News here: New TV package for Premier League - The National Newspaper


_Football fans across the UAE will be able to watch all 380 Barclays English Premier League matches next season starting in August on Abu Dhabi TV's new dedicated channels.

From mid-July, fans will be able to subscribe to Abu Dhabi TV’s new services in three ways, Abu Dhabi Media Company announced today.

New subscribers can purchase a Humax HD decoder, and smartcard, for ADTV's new pay-tv satellite network for Dh 999.

For users who currently have a compatible Humax HD decoder, smartcards can be bought alone for Dh370 for a year’s subscription. They will also continue to get all the current free to air channels.

The recommended price for a basic package will be Dh75 per month. Some cable providers may include AD Sports in bundles of channels or combine the package with other offers that could be sold at a higher price.

Users can also sign up to stream the matches online.

In the GCC, fans who subscribe to watch matches online will pay Dh370 for the season. In non-GCC countries, the price for the online season package is Dh220.

“No matter how you choose to watch the league from the start of next season – through satellite TV, cable TV or via the internet – you will be able to watch all 380 games live at a great price,” said Karim Sarkis, ADMC’s Executive Director for Broadcast. “This is football like never before."_

-


----------



## Andy Capp (Oct 5, 2008)

So that means for a new subscriber the cost per year is...

999 (decoder)
900 (12 x AED75/Month)
370 (EPL cost)
2269 or £500 in old money.

Sky in the UK is £324 a year and that includes* 20Mb broadband connection * (Etisalat's 16Mb is AED200 install and 549/month, total AED6788 or £1,300!!!!) and free UK calls.

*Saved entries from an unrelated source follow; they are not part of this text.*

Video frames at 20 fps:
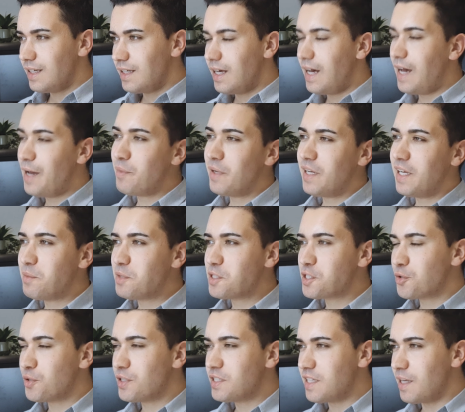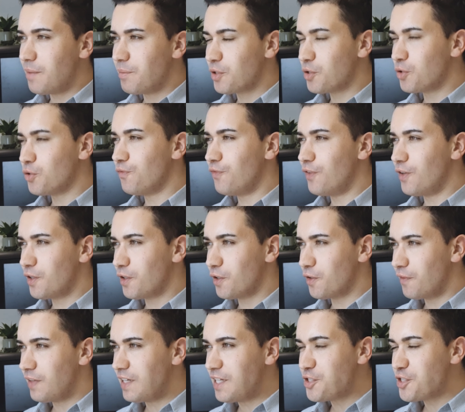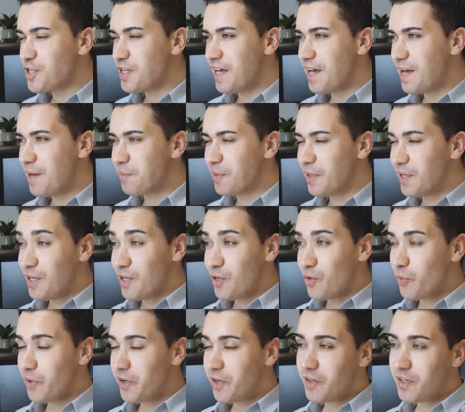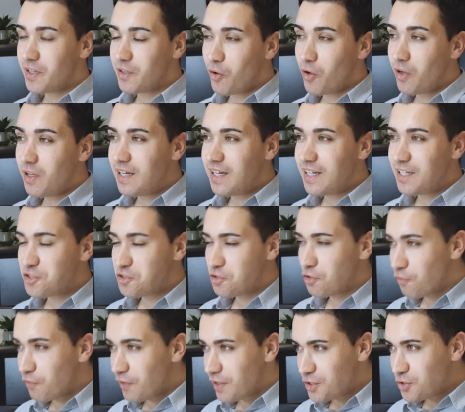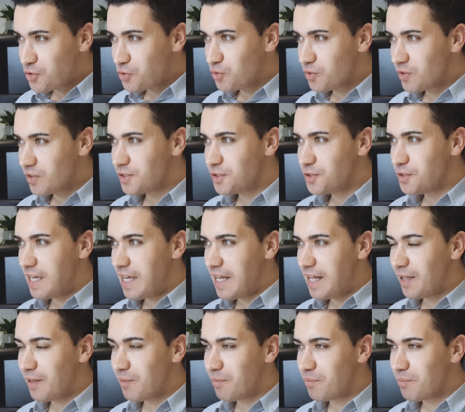Hi, my name is Chris. I'm the co-founder of LeadGen App. We are an online software tool to help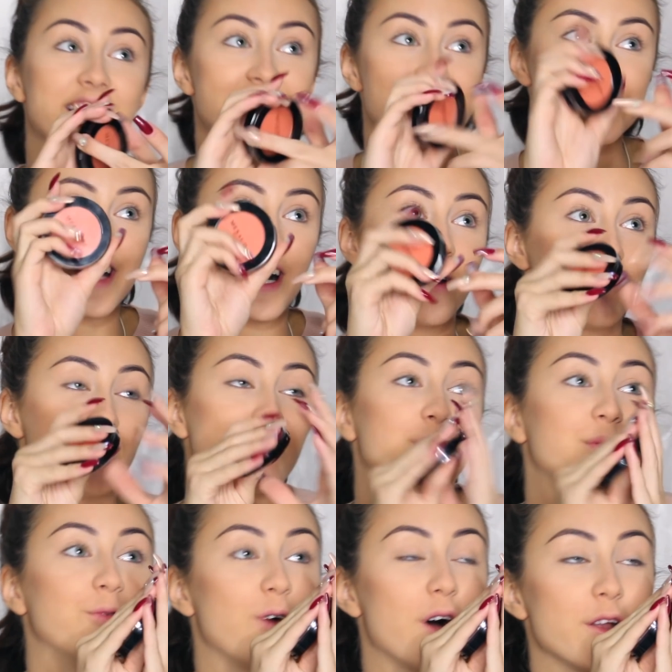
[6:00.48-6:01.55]
next up,
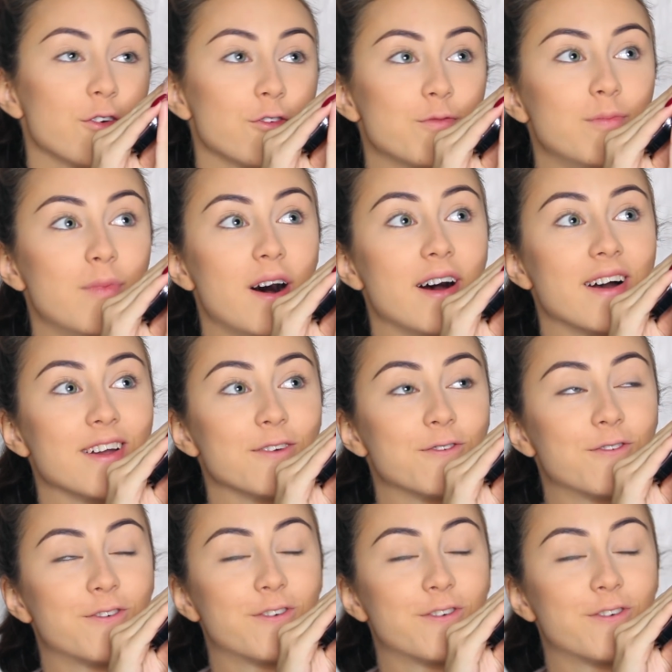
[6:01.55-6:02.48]
one of my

So like for like that is 6 times the cost of UK services.

Yet another rip off.


----------



## Iron Horse (Apr 10, 2008)

Andy Capp said:


> So that means for a new subscriber the cost per year is...
> 
> 999 (decoder)
> 900 (12 x AED75/Month)
> ...


Dude, don't try and make sense of it, as it will only make you depressed. 

On another note, I believe it will be West Ham United's season for the double: FA Cup and Premiership Title.:clap2:


----------



## Andy Capp (Oct 5, 2008)

Iron Horse said:


> Dude, don't try and make sense of it, as it will only make you depressed.
> 
> On another note, I believe it will be West Ham United's season for the double: FA Cup and Premiership Title.:clap2:


And i hope it keeps fine for you, having said that Avram Grant is a good choice, but if you do anything better than comfortable mid table I'd be surprised.

How about AED 100 on The Toon coming above The Hammers at the end of the season?


----------



## maryos (May 30, 2008)

Does anybody know which Abu Dhabi sports channel will be broadcasting today's Manchester United vs Liverpool match (with English commentary)? - or indeed how it is possible to tell in advance which of the AD Sports channels will be broadcasting what games...?

Thank you very much...


----------



## Gavtek (Aug 23, 2009)

AD3 seems to be the main one, it'll likely be on that.


----------



## furryboots (Jul 31, 2009)

Gavtek said:


> AD3 seems to be the main one, it'll likely be on that.


AD5 appears to be the main English channel with pre-match, half-time and full-time analysis with British ex-pros.

From what I've seen on AD3 it features two Arab gentlemen with a bemused looking Andy Cole sandwiched between them.


----------